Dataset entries
BEGIN

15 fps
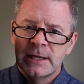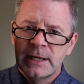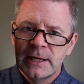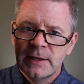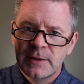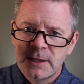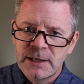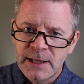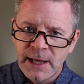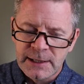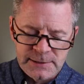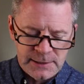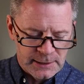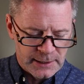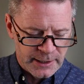in the
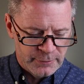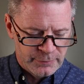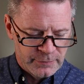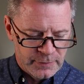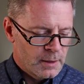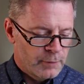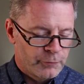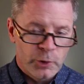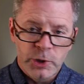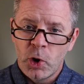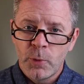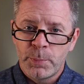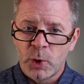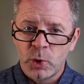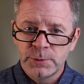next life. If we
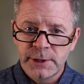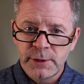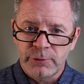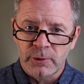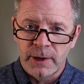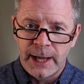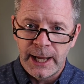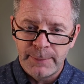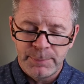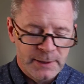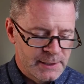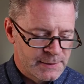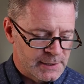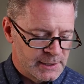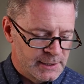hope only for
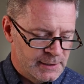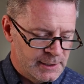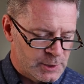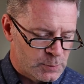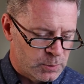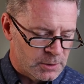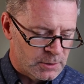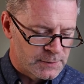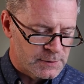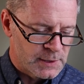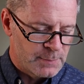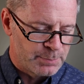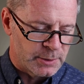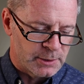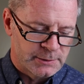happiness in this world,
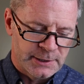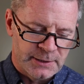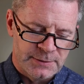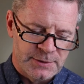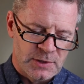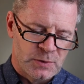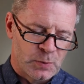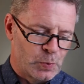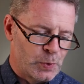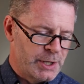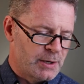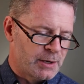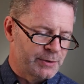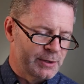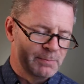St. Paul tells us
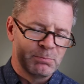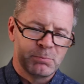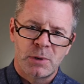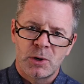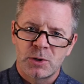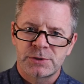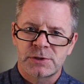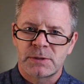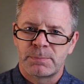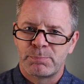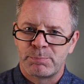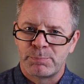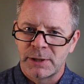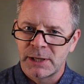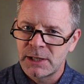we are the most
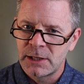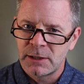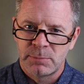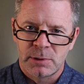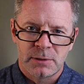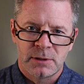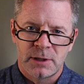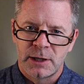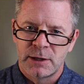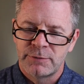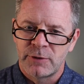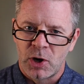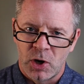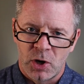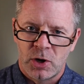pitiable of
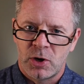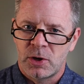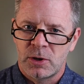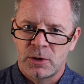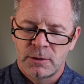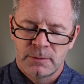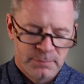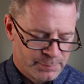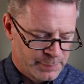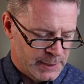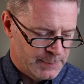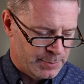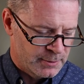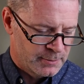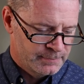all
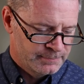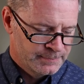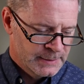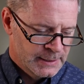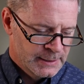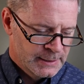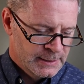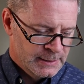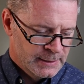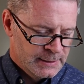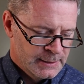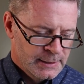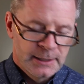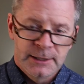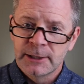people.
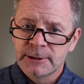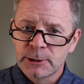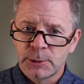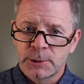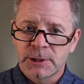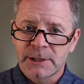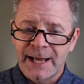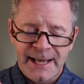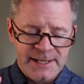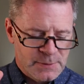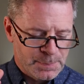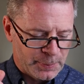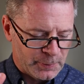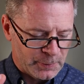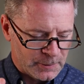The Lord has
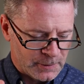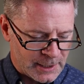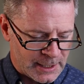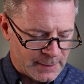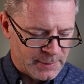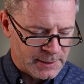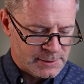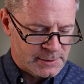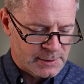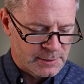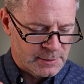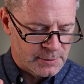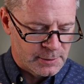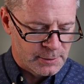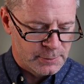promised
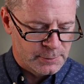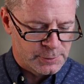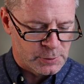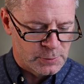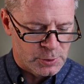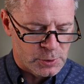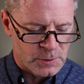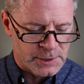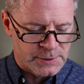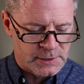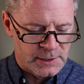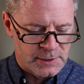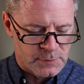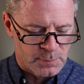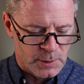to those who trust
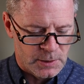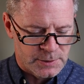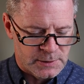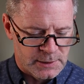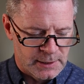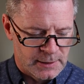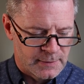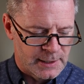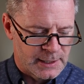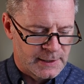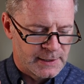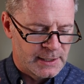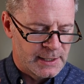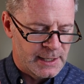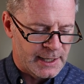in his mercy that in
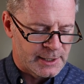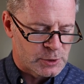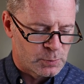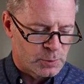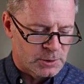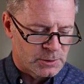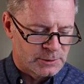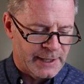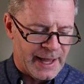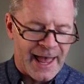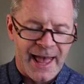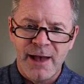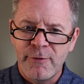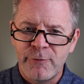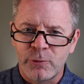the next world,
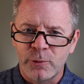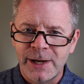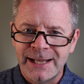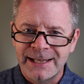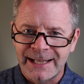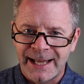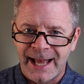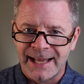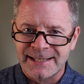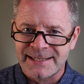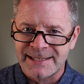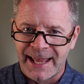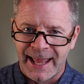every last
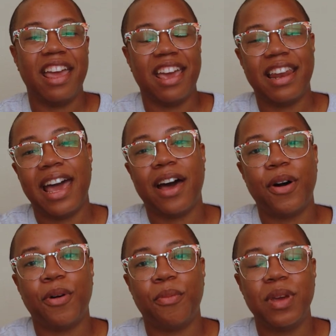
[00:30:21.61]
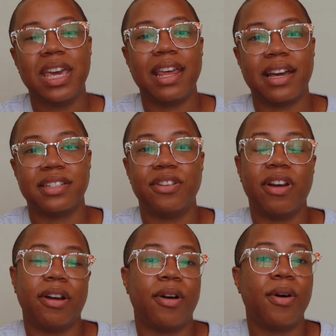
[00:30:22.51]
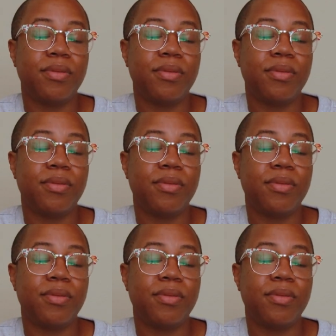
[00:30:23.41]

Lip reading: And how we can actually create our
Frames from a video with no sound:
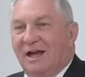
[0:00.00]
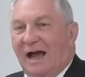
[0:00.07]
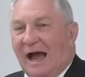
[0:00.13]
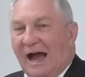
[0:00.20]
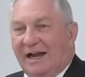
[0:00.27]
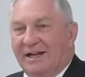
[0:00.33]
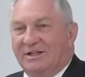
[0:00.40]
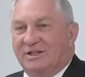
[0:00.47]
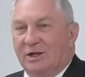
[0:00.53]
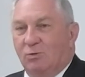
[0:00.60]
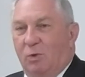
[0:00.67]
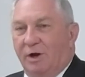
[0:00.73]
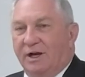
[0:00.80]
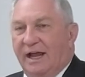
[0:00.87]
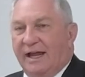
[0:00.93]
And he
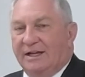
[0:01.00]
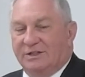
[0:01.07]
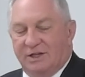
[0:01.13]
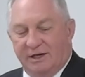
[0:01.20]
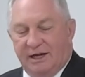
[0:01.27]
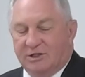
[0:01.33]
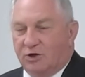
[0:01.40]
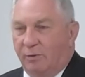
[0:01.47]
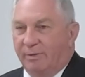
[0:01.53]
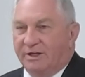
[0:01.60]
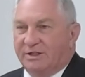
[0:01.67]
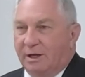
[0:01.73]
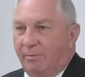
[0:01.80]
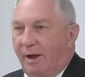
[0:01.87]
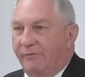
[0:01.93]
said one day, he said, there's going to be
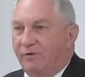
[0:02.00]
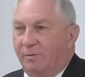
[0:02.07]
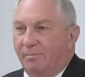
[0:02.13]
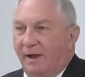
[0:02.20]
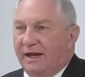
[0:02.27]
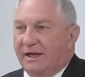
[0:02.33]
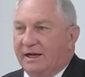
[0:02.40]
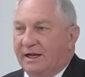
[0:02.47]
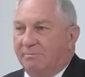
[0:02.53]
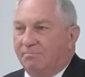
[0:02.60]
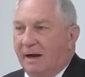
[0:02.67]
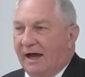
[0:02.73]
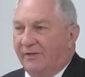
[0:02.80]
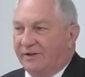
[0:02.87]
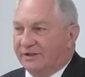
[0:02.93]
some of you making him
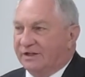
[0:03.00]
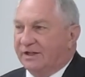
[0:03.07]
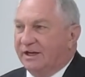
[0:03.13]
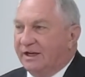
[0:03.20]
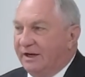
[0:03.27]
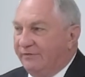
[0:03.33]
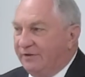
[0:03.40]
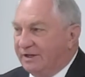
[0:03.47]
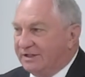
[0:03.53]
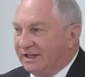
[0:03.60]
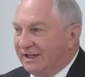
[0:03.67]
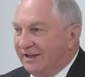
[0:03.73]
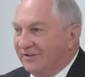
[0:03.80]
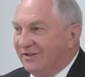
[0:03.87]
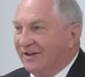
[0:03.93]
by the skin of your
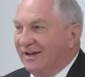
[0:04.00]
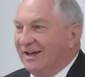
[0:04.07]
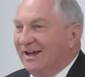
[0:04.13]
teeth.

END

Return all records above verbatim without their pictures.

15 fps
in the
next life. If we
hope only for
happiness in this world,
St. Paul tells us
we are the most
pitiable of
all
people.
The Lord has
promised
to those who trust
in his mercy that in
the next world,
every last
[00:30:21.61]
[00:30:22.51]
[00:30:23.41]

Lip reading: And how we can actually create our
Frames from a video with no sound:
[0:00.00]
[0:00.07]
[0:00.13]
[0:00.20]
[0:00.27]
[0:00.33]
[0:00.40]
[0:00.47]
[0:00.53]
[0:00.60]
[0:00.67]
[0:00.73]
[0:00.80]
[0:00.87]
[0:00.93]
And he
[0:01.00]
[0:01.07]
[0:01.13]
[0:01.20]
[0:01.27]
[0:01.33]
[0:01.40]
[0:01.47]
[0:01.53]
[0:01.60]
[0:01.67]
[0:01.73]
[0:01.80]
[0:01.87]
[0:01.93]
said one day, he said, there's going to be
[0:02.00]
[0:02.07]
[0:02.13]
[0:02.20]
[0:02.27]
[0:02.33]
[0:02.40]
[0:02.47]
[0:02.53]
[0:02.60]
[0:02.67]
[0:02.73]
[0:02.80]
[0:02.87]
[0:02.93]
some of you making him
[0:03.00]
[0:03.07]
[0:03.13]
[0:03.20]
[0:03.27]
[0:03.33]
[0:03.40]
[0:03.47]
[0:03.53]
[0:03.60]
[0:03.67]
[0:03.73]
[0:03.80]
[0:03.87]
[0:03.93]
by the skin of your
[0:04.00]
[0:04.07]
[0:04.13]
teeth.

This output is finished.